Cela, c’est l’accessibilité des données, mais le site que voici est un bel exemple d’un nouvel effet d’Internet, qui découle du précédent : l’équipe qui crée le présent dictionnaire ne se serait pas engagée dans pareille aventure si elle n’avait eu la possibilité de l’ouvrir à tout un chacun. Un tel travail en circuit fermé n’aurait pas eu de sens, en tout cas pas pour eux. Par ailleurs, cette équipe est parisienne, et on sait combien l’histoire et la généalogie parisiennes souffrent de la destruction, en mai 1871, des registres de catholicité antérieurs à 1792, et de l’état civil antérieur à 1860.

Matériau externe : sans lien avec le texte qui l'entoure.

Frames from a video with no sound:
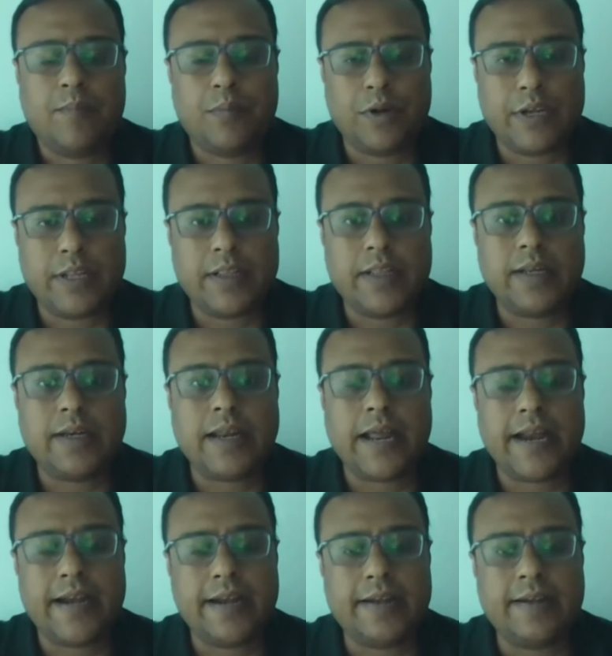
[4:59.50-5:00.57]
putting the
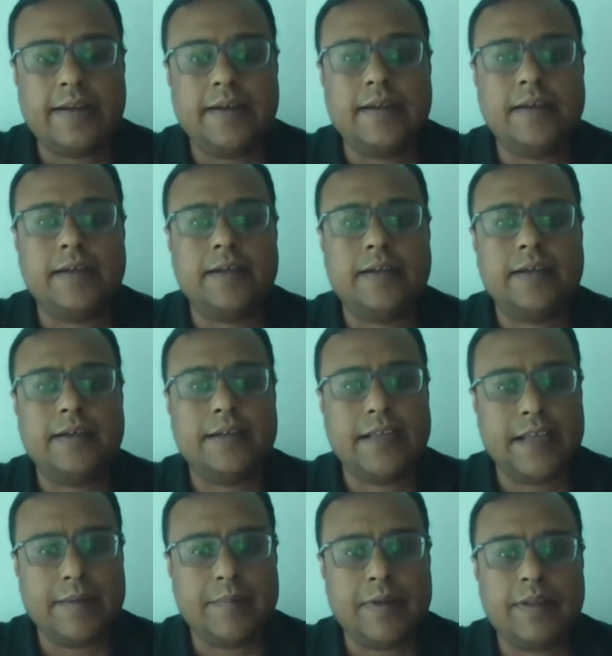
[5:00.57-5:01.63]
right
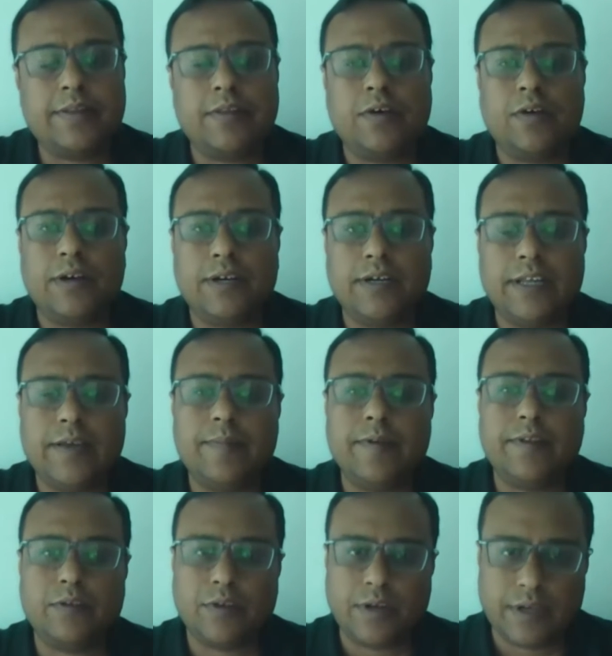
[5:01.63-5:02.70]
TMS or a
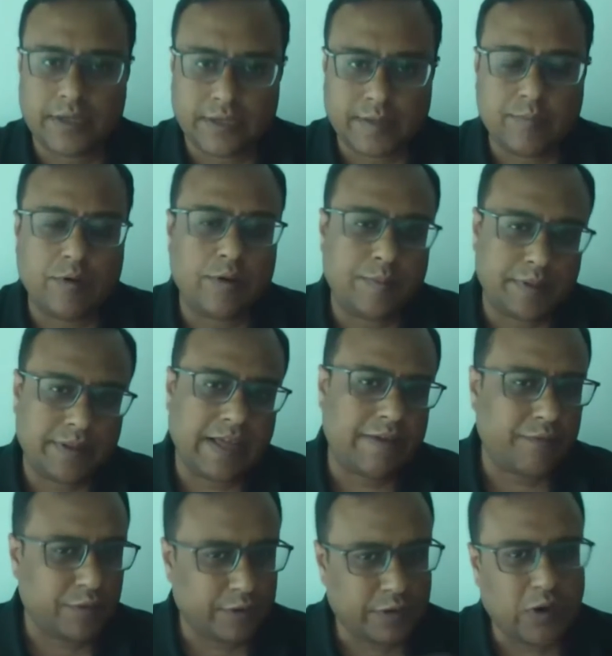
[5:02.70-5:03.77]
DMS or a WMS,
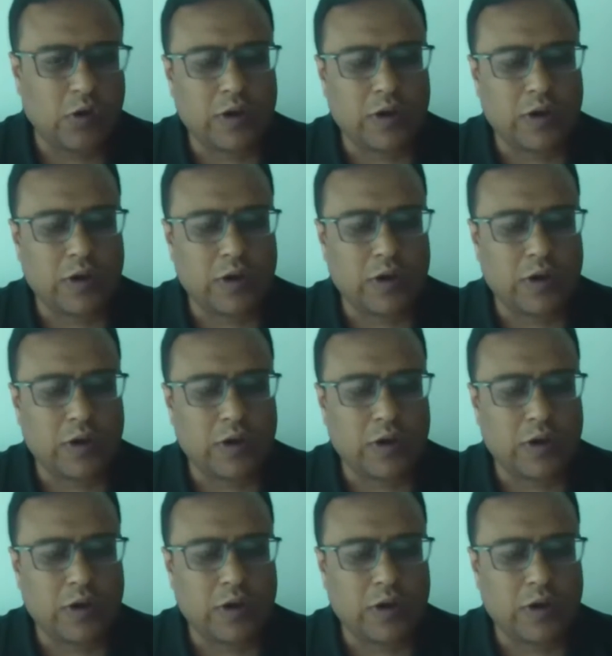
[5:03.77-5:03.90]
I would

Maintenant, voyons donc un peu ce que c’est que ce Dictionnaire des fournisseurs, artisans et commerçants de l’ameublement et de la menuiserie d’intérieur. L’équipe a entrepris de dépouiller un grand nombre de sources, manuscrites et imprimées. Fragments sauvés ou reconstitués de l’état civil parisien antérieur à 1860, registres de catholicité (et leur équivalent pour les protestants et les juifs), sources judiciaires, militaires, professionnelles, fiscales, électorales : reportez-vous au répertoire des sources étudiées, c’est un bon guide du chercheur à Paris !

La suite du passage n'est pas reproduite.